Pictures in the records below are skipped; the rest is copied exactly.

Collected data entries:
--*--
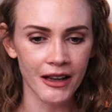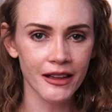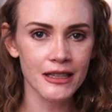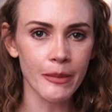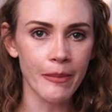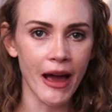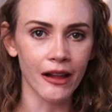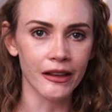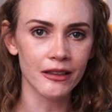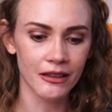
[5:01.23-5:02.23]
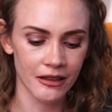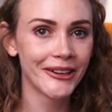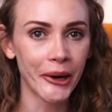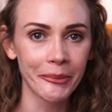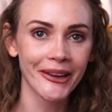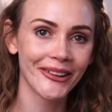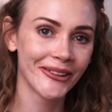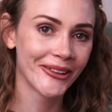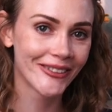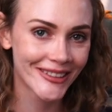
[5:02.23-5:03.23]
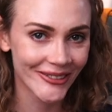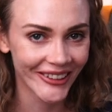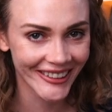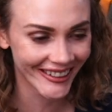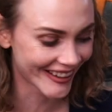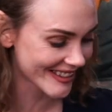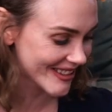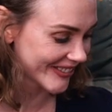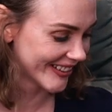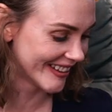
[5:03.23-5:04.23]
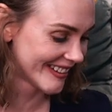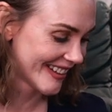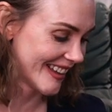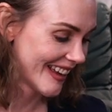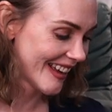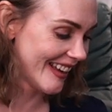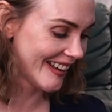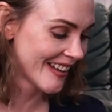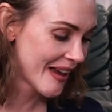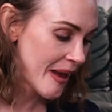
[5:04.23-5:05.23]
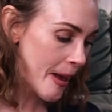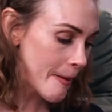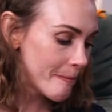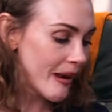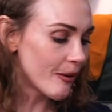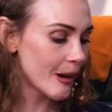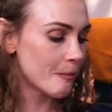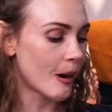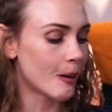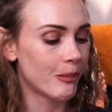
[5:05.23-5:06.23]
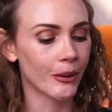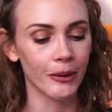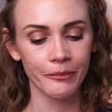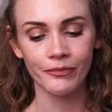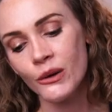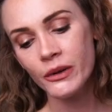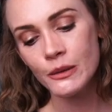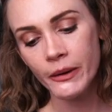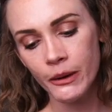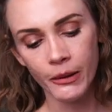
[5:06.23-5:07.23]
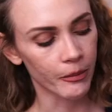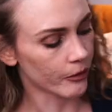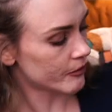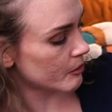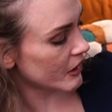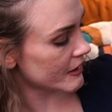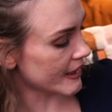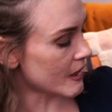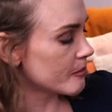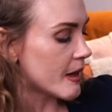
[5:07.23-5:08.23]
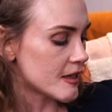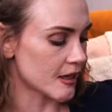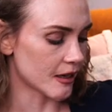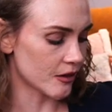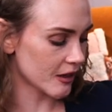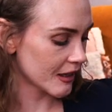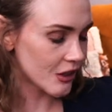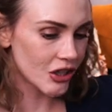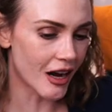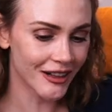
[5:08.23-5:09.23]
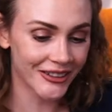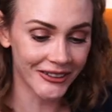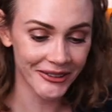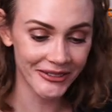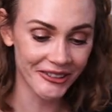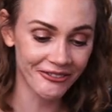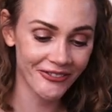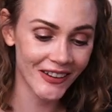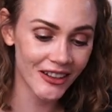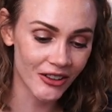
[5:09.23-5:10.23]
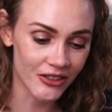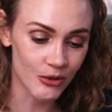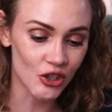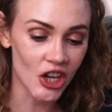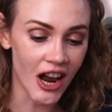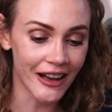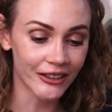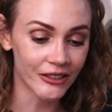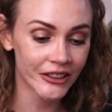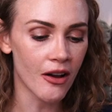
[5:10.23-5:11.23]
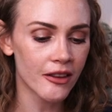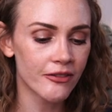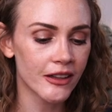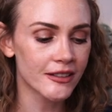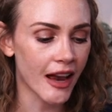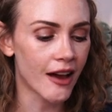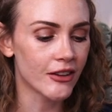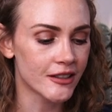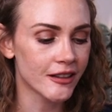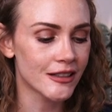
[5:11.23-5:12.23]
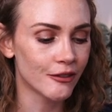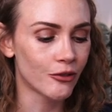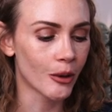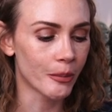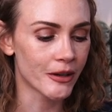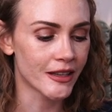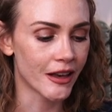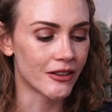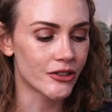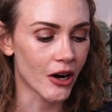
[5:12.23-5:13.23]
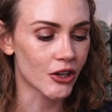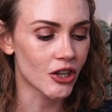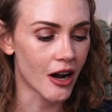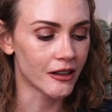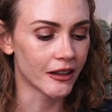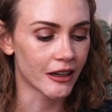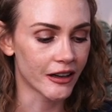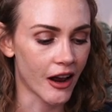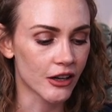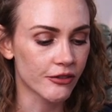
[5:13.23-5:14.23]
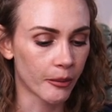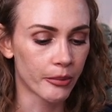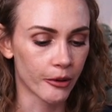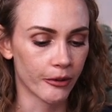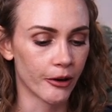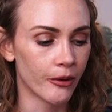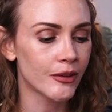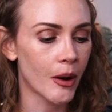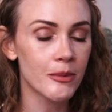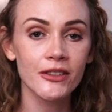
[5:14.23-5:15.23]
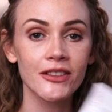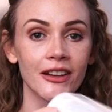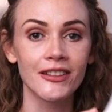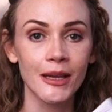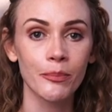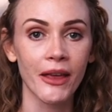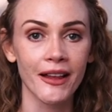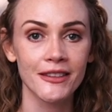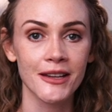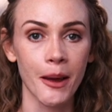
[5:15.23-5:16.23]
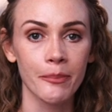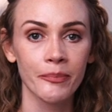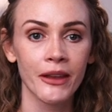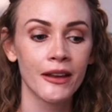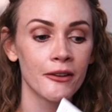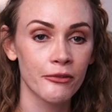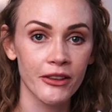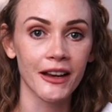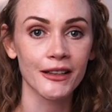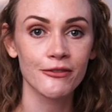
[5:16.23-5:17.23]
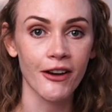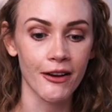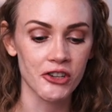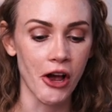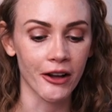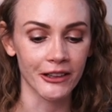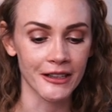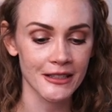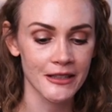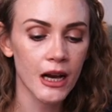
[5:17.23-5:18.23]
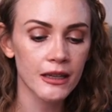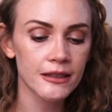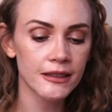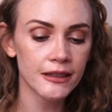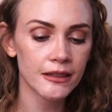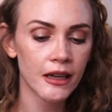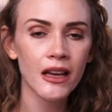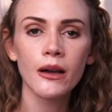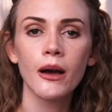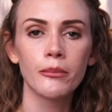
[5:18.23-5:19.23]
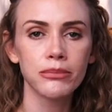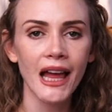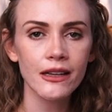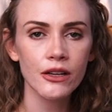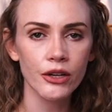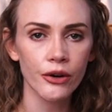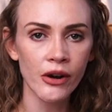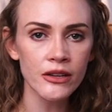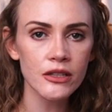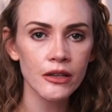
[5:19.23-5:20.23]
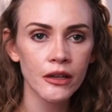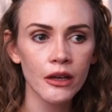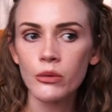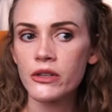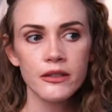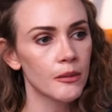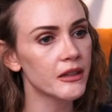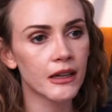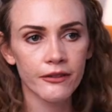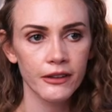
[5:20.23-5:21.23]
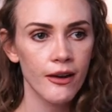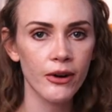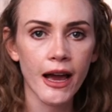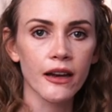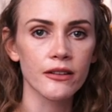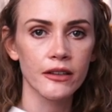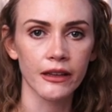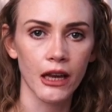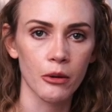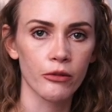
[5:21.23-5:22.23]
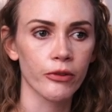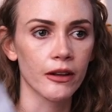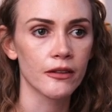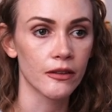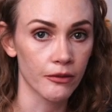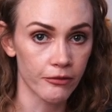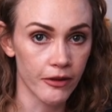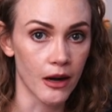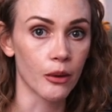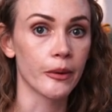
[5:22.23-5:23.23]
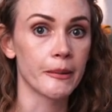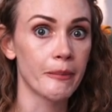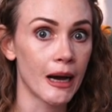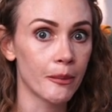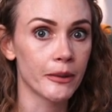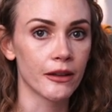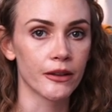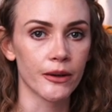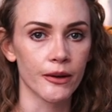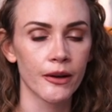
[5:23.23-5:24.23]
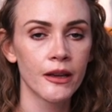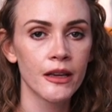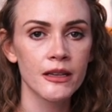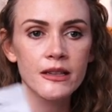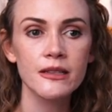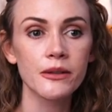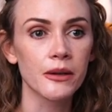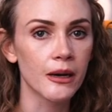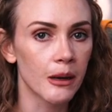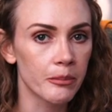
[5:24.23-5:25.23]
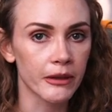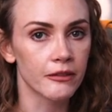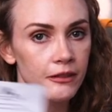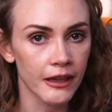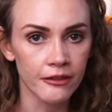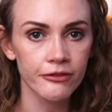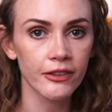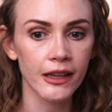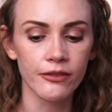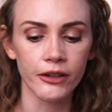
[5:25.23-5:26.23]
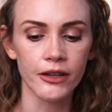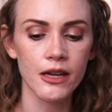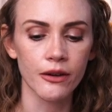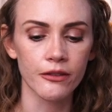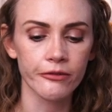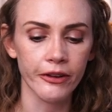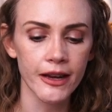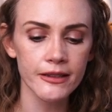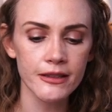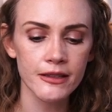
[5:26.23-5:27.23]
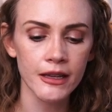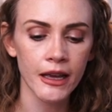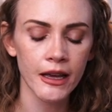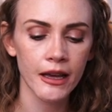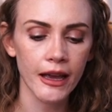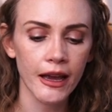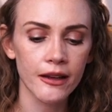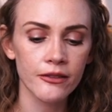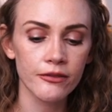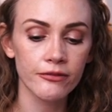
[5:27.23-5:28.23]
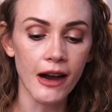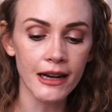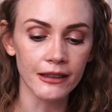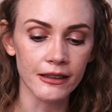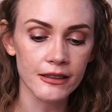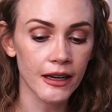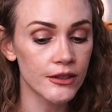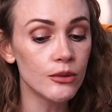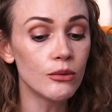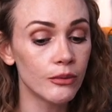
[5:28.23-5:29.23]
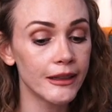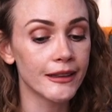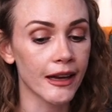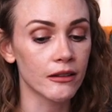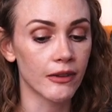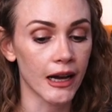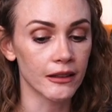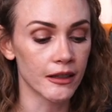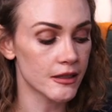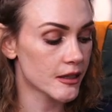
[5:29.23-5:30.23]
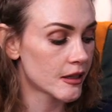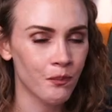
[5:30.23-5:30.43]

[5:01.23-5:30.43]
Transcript: I cleansed my palate. No, I'm kind of nervous about the next one. Berry purple. What is berry purple? Put it down, Betsy. You're gonna get chocolate all over your fingers, you child. All of these have a 64% dark chocolate ganache from Peru. So I'm just gonna skip that step for the next five chocolates. Cassis, black currant, which is something I've never had until I came to France. It's a very popular syrup and flavor here in France. And violet. I do really like violet.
--*--
Response for this exercise:
[5:01.23-5:02.23]
[5:02.23-5:03.23]
[5:03.23-5:04.23]
[5:04.23-5:05.23]
[5:05.23-5:06.23]
[5:06.23-5:07.23]
[5:07.23-5:08.23]
[5:08.23-5:09.23]
[5:09.23-5:10.23]
[5:10.23-5:11.23]
[5:11.23-5:12.23]
[5:12.23-5:13.23]
[5:13.23-5:14.23]
[5:14.23-5:15.23]
[5:15.23-5:16.23]
[5:16.23-5:17.23]
[5:17.23-5:18.23]
[5:18.23-5:19.23]
[5:19.23-5:20.23]
[5:20.23-5:21.23]
[5:21.23-5:22.23]
[5:22.23-5:23.23]
[5:23.23-5:24.23]
[5:24.23-5:25.23]
[5:25.23-5:26.23]
[5:26.23-5:27.23]
[5:27.23-5:28.23]
[5:28.23-5:29.23]
[5:29.23-5:30.23]
[5:30.23-5:30.43]

[5:01.23-5:30.43]
Transcript: I cleansed my palate. No, I'm kind of nervous about the next one. Berry purple. What is berry purple? Put it down, Betsy. You're gonna get chocolate all over your fingers, you child. All of these have a 64% dark chocolate ganache from Peru. So I'm just gonna skip that step for the next five chocolates. Cassis, black currant, which is something I've never had until I came to France. It's a very popular syrup and flavor here in France. And violet. I do really like violet.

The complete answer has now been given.